#### DATA PROVIDED:
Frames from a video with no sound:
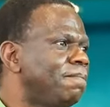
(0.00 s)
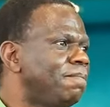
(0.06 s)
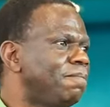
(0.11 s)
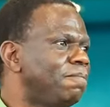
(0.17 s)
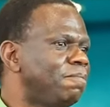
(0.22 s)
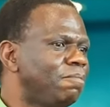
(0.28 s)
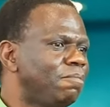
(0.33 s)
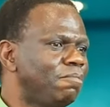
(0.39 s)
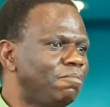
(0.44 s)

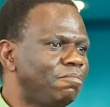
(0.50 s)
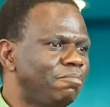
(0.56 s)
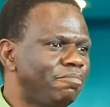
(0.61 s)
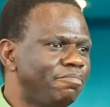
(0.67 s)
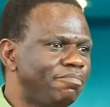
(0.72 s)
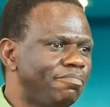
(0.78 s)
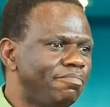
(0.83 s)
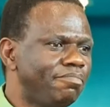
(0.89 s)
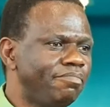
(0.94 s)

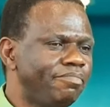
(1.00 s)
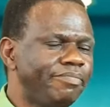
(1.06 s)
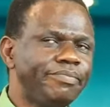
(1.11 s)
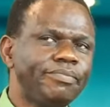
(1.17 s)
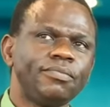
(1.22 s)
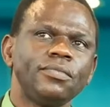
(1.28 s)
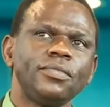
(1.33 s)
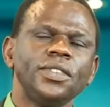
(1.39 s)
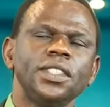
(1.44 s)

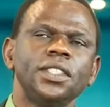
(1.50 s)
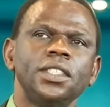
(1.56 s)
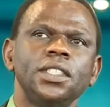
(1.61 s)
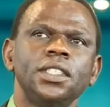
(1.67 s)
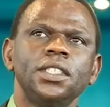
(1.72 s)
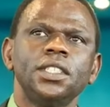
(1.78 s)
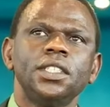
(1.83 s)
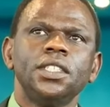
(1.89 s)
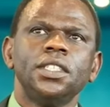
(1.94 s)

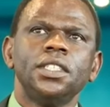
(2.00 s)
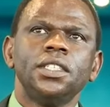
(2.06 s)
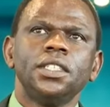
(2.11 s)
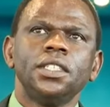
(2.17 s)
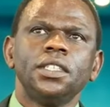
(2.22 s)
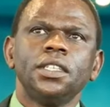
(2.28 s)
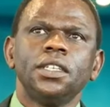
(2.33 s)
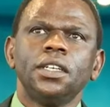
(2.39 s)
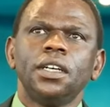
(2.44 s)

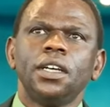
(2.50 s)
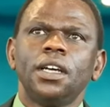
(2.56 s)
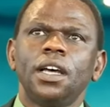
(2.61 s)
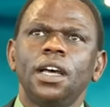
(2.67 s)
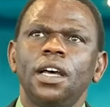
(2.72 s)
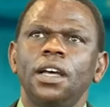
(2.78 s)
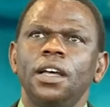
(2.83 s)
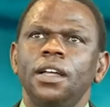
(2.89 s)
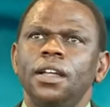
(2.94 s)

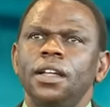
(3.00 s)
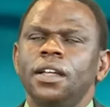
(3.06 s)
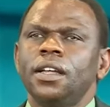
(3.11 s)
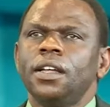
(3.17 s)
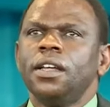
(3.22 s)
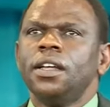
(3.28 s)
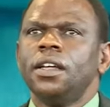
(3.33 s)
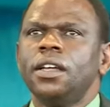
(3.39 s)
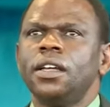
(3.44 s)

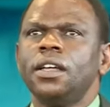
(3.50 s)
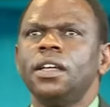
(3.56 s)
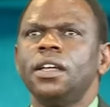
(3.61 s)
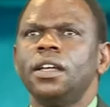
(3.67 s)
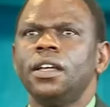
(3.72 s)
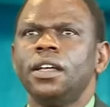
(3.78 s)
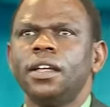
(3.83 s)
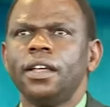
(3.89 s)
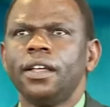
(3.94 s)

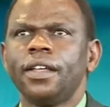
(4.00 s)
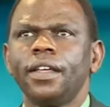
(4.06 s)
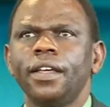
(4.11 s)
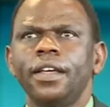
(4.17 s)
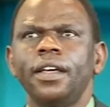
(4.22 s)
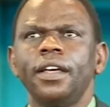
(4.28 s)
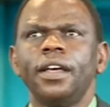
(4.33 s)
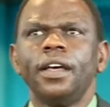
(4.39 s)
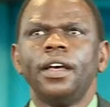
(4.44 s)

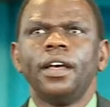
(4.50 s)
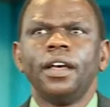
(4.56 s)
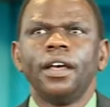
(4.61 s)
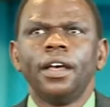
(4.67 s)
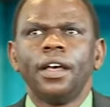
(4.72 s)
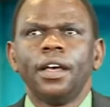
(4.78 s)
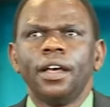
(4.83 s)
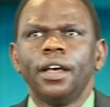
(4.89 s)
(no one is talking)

#### TASK STATEMENT:
Output all the records, word for word, with no pictures in the copy.

#### EXPECTED OUTPUT:
Frames from a video with no sound:
(0.00 s)
(0.06 s)
(0.11 s)
(0.17 s)
(0.22 s)
(0.28 s)
(0.33 s)
(0.39 s)
(0.44 s)

(0.50 s)
(0.56 s)
(0.61 s)
(0.67 s)
(0.72 s)
(0.78 s)
(0.83 s)
(0.89 s)
(0.94 s)

(1.00 s)
(1.06 s)
(1.11 s)
(1.17 s)
(1.22 s)
(1.28 s)
(1.33 s)
(1.39 s)
(1.44 s)

(1.50 s)
(1.56 s)
(1.61 s)
(1.67 s)
(1.72 s)
(1.78 s)
(1.83 s)
(1.89 s)
(1.94 s)

(2.00 s)
(2.06 s)
(2.11 s)
(2.17 s)
(2.22 s)
(2.28 s)
(2.33 s)
(2.39 s)
(2.44 s)

(2.50 s)
(2.56 s)
(2.61 s)
(2.67 s)
(2.72 s)
(2.78 s)
(2.83 s)
(2.89 s)
(2.94 s)

(3.00 s)
(3.06 s)
(3.11 s)
(3.17 s)
(3.22 s)
(3.28 s)
(3.33 s)
(3.39 s)
(3.44 s)

(3.50 s)
(3.56 s)
(3.61 s)
(3.67 s)
(3.72 s)
(3.78 s)
(3.83 s)
(3.89 s)
(3.94 s)

(4.00 s)
(4.06 s)
(4.11 s)
(4.17 s)
(4.22 s)
(4.28 s)
(4.33 s)
(4.39 s)
(4.44 s)

(4.50 s)
(4.56 s)
(4.61 s)
(4.67 s)
(4.72 s)
(4.78 s)
(4.83 s)
(4.89 s)
(no one is talking)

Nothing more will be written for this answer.